Start of Exercise input

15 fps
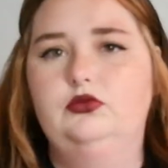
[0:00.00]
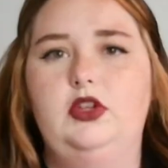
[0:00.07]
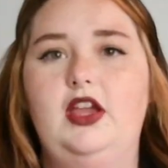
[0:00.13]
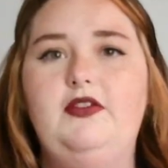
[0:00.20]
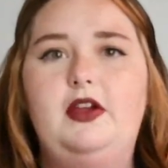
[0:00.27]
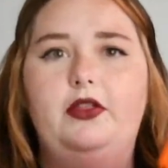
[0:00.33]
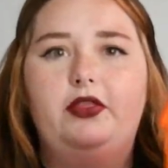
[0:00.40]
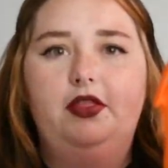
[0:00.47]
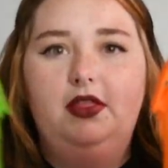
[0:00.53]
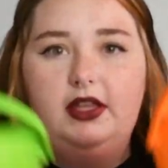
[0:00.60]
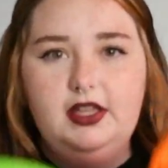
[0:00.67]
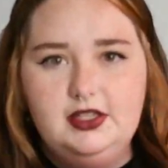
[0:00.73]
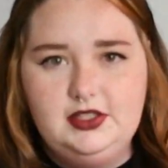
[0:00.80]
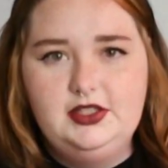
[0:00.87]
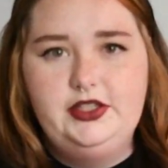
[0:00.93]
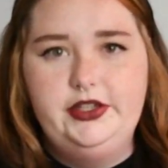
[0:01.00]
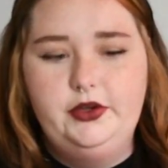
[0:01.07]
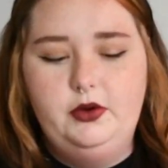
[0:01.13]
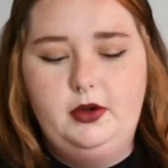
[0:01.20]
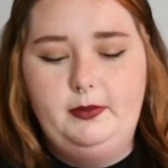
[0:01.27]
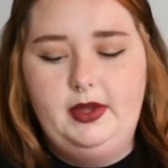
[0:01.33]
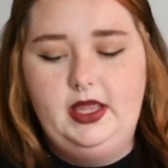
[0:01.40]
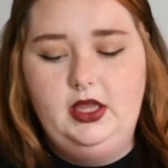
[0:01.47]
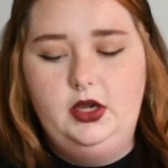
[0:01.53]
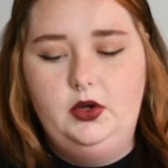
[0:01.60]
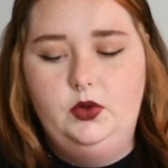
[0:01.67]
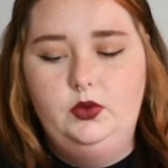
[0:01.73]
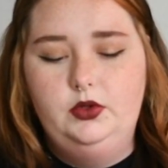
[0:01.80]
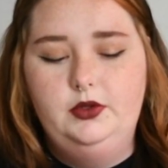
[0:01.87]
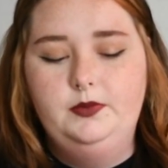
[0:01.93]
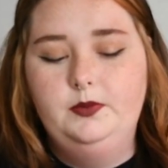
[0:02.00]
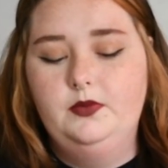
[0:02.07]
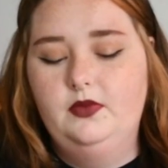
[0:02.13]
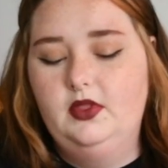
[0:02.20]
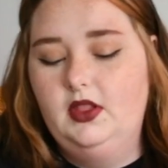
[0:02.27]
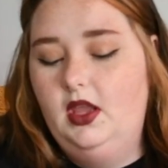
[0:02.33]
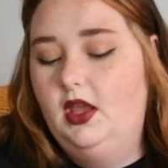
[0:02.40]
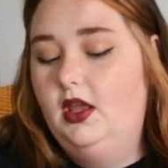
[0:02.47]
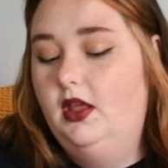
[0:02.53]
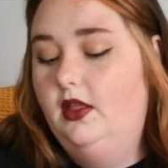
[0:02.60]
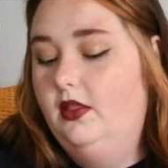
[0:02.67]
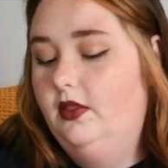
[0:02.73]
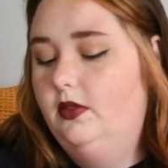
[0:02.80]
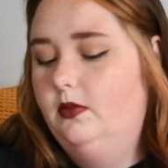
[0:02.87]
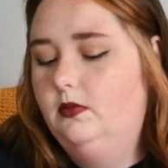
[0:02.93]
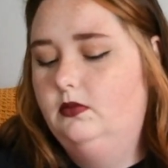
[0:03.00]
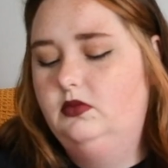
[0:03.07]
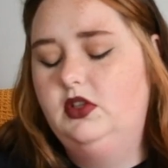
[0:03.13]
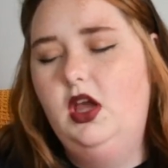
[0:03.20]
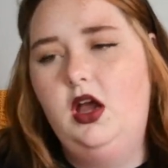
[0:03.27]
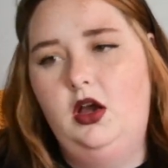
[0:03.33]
I found these two on my own. No.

End of Exercise input

Exclude the images, then output the data above word for word.

15 fps
[0:00.00]
[0:00.07]
[0:00.13]
[0:00.20]
[0:00.27]
[0:00.33]
[0:00.40]
[0:00.47]
[0:00.53]
[0:00.60]
[0:00.67]
[0:00.73]
[0:00.80]
[0:00.87]
[0:00.93]
[0:01.00]
[0:01.07]
[0:01.13]
[0:01.20]
[0:01.27]
[0:01.33]
[0:01.40]
[0:01.47]
[0:01.53]
[0:01.60]
[0:01.67]
[0:01.73]
[0:01.80]
[0:01.87]
[0:01.93]
[0:02.00]
[0:02.07]
[0:02.13]
[0:02.20]
[0:02.27]
[0:02.33]
[0:02.40]
[0:02.47]
[0:02.53]
[0:02.60]
[0:02.67]
[0:02.73]
[0:02.80]
[0:02.87]
[0:02.93]
[0:03.00]
[0:03.07]
[0:03.13]
[0:03.20]
[0:03.27]
[0:03.33]
I found these two on my own. No.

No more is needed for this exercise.